The problem - Return the following from the records below: each line, word for word, starting with the line that contains "[0:04.17-0:05.21]" and going on through the line that contains "Transcript, with fillers: the", with nothing outside that range.

Items from a data source

--------------------------------------------------

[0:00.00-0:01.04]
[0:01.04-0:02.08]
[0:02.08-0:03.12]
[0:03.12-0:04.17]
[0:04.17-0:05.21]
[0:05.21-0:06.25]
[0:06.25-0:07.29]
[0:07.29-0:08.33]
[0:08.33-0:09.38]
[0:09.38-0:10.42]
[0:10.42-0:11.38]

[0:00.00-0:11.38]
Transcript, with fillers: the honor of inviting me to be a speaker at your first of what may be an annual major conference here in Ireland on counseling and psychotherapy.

--------------------------------------------------

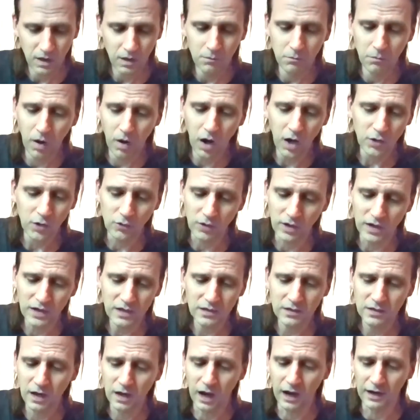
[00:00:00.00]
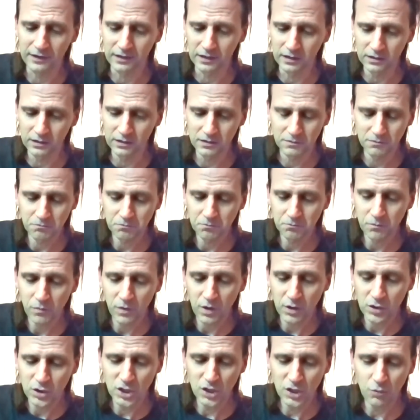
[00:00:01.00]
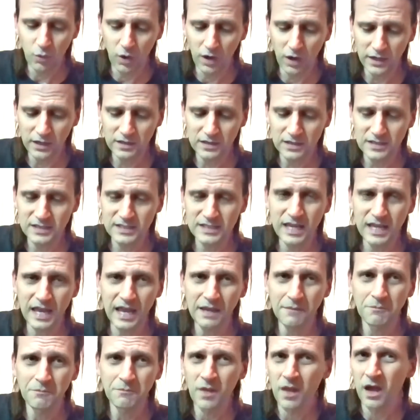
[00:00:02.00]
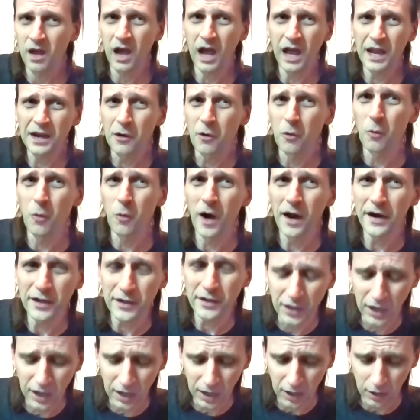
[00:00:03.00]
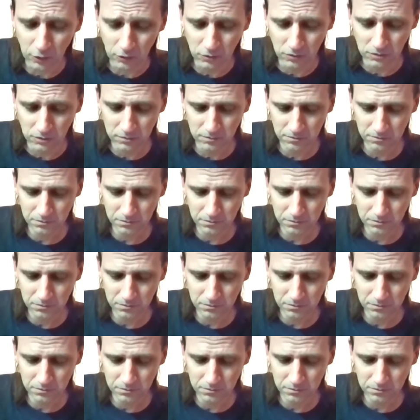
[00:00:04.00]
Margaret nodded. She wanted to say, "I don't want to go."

--------------------------------------------------

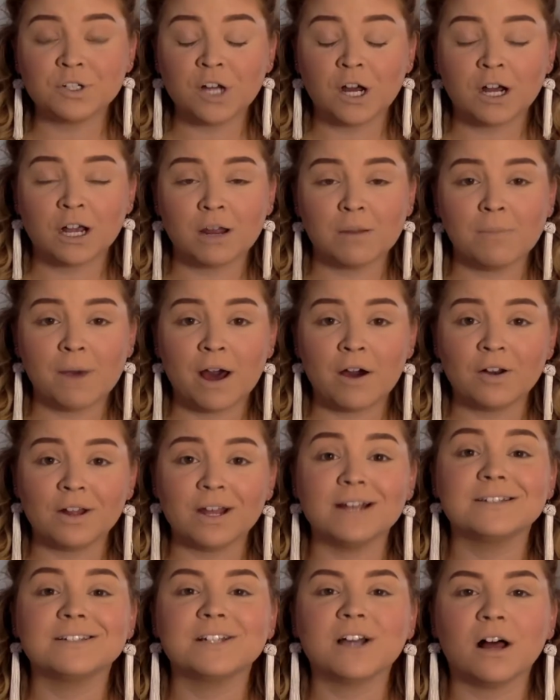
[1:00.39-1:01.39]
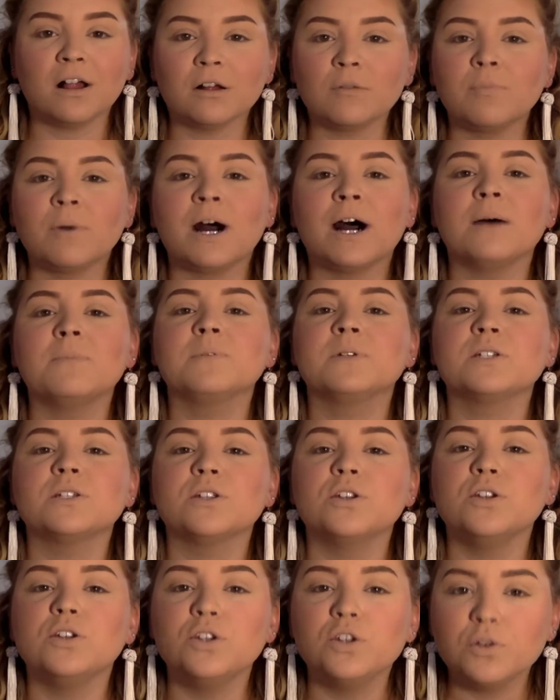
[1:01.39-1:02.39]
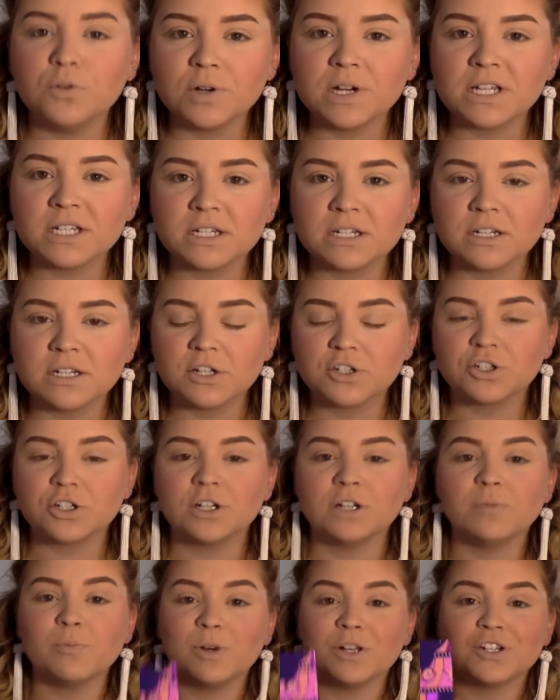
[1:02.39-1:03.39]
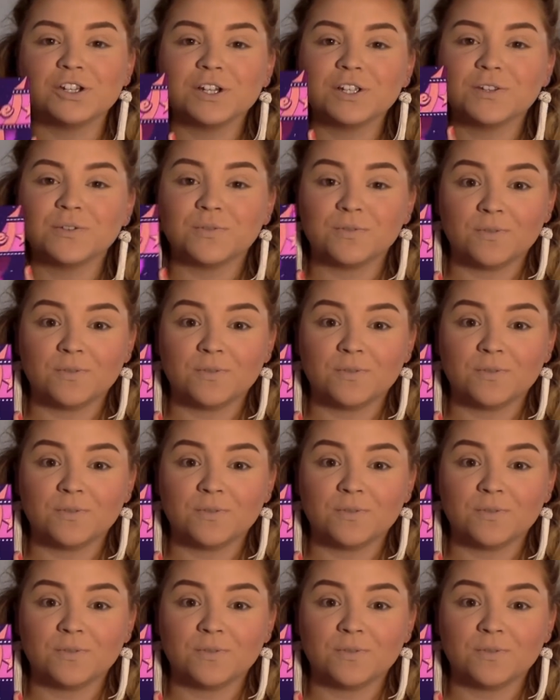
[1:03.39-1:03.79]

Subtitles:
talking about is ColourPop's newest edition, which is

--------------------------------------------------

Answer area -
[0:04.17-0:05.21]
[0:05.21-0:06.25]
[0:06.25-0:07.29]
[0:07.29-0:08.33]
[0:08.33-0:09.38]
[0:09.38-0:10.42]
[0:10.42-0:11.38]

[0:00.00-0:11.38]
Transcript, with fillers: the honor of inviting me to be a speaker at your first of what may be an annual major conference here in Ireland on counseling and psychotherapy.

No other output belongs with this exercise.